Background: Atherosclerotic cardiovascular disease is the leading cause of morbidity and mortality for people with type 2 diabetes mellitus (T2DM). Previous pharmacological management recommendations focused primarily on glucose lowering. However, new data demonstrate that select glucagon-like peptide 1 receptor agonists (GLP1 RA) and sodium-glucose cotransporter 2 inhibitors (SGLT2is) not only provide glucose lowering but also can reduce the risk of cardiovascular (CV) disease.

Objectives: The purpose of this study was to evaluate the current data regarding CV benefits of GLP1 RA and SGLT2i in select patients with T2DM and the impact on clinical guidelines so that nurse practitioners may optimize pharmacologic management of patients with T2DM.

Data sources: A literature review was conducted using the PubMed and CINAHL complete databases to identify studies with CV benefits of GLP1 RA and SGLT2i. Pivotal clinical trials were selected for review.
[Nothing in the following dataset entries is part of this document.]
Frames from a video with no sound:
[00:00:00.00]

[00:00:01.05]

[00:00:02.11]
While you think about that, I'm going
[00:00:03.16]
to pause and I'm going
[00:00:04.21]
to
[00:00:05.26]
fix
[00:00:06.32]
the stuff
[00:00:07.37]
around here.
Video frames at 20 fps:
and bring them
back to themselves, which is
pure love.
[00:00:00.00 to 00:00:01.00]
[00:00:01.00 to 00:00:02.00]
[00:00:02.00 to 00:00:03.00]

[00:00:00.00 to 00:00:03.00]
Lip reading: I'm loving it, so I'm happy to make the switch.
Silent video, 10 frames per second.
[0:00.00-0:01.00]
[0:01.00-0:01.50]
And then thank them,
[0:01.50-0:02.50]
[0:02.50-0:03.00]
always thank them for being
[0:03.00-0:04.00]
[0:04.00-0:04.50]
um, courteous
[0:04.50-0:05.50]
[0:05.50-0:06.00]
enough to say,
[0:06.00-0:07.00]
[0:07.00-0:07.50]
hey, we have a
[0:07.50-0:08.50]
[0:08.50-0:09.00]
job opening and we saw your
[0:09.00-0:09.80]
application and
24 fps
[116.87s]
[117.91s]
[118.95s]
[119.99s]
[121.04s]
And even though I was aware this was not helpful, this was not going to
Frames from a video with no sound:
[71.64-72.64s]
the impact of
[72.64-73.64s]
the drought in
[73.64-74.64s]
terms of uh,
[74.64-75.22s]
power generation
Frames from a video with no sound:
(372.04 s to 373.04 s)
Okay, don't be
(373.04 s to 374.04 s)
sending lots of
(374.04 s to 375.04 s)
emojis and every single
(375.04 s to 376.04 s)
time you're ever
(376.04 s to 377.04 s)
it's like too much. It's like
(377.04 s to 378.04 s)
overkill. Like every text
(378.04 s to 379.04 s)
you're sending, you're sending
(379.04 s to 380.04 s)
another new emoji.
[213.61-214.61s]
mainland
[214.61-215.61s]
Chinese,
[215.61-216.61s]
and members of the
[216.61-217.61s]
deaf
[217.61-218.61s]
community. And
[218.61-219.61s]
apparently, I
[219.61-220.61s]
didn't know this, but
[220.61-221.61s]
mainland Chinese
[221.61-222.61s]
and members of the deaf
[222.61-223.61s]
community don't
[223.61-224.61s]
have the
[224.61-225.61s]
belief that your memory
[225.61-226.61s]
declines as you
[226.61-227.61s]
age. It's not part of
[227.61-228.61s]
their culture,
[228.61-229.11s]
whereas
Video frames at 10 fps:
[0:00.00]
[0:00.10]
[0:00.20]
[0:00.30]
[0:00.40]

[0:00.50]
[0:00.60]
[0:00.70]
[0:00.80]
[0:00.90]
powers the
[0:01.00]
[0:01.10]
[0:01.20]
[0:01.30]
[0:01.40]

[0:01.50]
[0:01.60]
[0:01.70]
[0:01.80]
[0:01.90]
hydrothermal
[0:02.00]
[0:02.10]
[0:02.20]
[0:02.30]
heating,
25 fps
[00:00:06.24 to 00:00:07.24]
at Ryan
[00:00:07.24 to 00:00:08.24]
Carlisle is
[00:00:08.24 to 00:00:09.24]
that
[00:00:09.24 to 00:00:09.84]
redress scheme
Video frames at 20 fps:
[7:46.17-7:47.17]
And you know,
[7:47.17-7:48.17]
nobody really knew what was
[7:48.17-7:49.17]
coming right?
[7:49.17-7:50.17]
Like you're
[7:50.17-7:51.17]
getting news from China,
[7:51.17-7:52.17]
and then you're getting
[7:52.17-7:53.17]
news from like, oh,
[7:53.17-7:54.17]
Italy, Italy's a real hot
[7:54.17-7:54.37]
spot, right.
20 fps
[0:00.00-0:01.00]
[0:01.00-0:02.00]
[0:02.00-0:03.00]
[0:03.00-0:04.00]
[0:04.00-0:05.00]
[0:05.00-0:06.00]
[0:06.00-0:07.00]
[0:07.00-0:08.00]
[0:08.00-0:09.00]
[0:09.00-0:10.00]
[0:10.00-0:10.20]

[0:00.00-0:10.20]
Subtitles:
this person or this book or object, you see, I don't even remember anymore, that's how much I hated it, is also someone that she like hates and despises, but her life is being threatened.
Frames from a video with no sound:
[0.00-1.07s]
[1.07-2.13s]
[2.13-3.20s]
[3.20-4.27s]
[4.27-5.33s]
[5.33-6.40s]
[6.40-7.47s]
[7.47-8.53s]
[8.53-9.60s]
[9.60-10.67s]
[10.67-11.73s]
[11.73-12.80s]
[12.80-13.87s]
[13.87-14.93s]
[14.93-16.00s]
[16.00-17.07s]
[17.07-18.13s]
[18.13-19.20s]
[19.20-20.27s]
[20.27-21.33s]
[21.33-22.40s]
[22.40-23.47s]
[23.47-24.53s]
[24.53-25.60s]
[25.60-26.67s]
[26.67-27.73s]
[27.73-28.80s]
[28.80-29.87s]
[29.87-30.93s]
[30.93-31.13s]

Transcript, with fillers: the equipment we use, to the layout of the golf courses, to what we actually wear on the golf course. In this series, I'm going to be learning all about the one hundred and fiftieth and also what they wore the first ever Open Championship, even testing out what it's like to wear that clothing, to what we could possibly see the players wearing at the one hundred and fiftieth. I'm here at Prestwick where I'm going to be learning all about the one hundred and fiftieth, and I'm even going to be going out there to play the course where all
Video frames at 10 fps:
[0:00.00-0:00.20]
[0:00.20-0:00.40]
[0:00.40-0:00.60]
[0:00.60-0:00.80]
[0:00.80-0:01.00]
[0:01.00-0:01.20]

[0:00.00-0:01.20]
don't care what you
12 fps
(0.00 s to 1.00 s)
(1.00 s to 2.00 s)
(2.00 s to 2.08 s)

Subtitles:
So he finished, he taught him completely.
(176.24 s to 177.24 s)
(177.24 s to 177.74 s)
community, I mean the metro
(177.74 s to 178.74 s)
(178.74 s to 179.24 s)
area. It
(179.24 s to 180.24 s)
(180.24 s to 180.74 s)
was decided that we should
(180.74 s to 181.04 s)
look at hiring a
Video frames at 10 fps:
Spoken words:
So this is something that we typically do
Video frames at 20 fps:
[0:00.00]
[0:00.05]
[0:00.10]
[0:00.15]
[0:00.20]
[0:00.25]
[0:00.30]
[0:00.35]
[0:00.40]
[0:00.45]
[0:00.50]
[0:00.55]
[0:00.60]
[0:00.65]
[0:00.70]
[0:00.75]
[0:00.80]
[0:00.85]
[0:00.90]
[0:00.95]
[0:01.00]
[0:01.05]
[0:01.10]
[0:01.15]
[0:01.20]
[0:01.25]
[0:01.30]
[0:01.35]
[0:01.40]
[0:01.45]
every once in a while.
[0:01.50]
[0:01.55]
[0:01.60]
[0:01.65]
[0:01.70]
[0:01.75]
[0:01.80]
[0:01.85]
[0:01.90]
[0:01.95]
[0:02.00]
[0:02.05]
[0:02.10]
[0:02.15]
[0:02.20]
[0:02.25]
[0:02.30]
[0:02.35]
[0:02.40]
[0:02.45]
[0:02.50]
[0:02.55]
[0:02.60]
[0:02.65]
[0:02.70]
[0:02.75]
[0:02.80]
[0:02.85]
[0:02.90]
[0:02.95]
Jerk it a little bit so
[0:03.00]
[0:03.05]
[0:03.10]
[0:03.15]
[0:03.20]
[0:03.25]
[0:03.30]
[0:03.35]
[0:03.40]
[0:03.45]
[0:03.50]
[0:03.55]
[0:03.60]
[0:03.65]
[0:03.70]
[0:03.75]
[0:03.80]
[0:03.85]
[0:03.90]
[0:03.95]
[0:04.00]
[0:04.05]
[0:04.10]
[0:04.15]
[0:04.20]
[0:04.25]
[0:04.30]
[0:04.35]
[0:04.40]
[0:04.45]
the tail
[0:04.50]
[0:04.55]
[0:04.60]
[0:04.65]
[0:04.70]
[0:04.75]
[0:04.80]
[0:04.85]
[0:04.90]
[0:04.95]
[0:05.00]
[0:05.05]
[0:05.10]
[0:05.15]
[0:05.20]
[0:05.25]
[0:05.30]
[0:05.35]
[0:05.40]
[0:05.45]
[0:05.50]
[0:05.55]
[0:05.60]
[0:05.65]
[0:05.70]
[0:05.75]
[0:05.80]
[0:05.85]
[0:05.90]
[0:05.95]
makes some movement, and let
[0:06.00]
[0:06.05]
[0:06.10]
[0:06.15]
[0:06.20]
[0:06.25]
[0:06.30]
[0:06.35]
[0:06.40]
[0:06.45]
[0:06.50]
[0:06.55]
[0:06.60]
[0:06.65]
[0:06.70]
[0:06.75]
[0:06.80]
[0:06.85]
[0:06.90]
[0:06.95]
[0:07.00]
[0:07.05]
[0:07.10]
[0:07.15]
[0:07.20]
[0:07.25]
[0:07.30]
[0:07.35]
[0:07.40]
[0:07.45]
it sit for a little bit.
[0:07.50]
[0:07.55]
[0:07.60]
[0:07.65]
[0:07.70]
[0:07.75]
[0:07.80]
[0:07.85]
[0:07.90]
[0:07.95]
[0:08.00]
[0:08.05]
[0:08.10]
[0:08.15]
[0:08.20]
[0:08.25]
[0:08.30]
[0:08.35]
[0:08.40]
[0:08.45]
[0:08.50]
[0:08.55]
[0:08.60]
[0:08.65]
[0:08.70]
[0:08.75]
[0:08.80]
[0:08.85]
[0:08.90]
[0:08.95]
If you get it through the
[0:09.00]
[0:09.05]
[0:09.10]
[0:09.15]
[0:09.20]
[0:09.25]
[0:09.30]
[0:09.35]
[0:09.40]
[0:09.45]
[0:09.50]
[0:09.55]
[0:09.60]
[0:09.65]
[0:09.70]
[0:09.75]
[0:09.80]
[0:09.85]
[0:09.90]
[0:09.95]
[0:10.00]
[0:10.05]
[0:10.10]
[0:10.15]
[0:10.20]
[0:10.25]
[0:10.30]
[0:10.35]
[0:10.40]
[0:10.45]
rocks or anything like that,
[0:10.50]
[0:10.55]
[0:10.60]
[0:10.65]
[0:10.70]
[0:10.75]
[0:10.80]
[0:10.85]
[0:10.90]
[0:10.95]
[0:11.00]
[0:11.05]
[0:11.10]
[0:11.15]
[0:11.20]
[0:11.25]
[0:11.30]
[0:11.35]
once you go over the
Conclusions: Select GLP1 RA and SGLT2i can reduce the risk of major adverse CV events, death from CV cases, or hospitalization due to heart failure (HF) in patients with a history of, or at high risk for, CV disease.

Implications for practice: Based on data from major CV outcomes trials, clinical guidelines recommend GLP1a or SGLT2i in select patients for glucose lowering and CV risk reduction. In addition, even in patients who have achieved glycemic goals, these agents can provide additional benefit by reducing the incidence of major CV adverse events or hospitalization for HF. Understanding the data will help nurse practitioners select the most appropriate agent for a given individual based on comorbidities.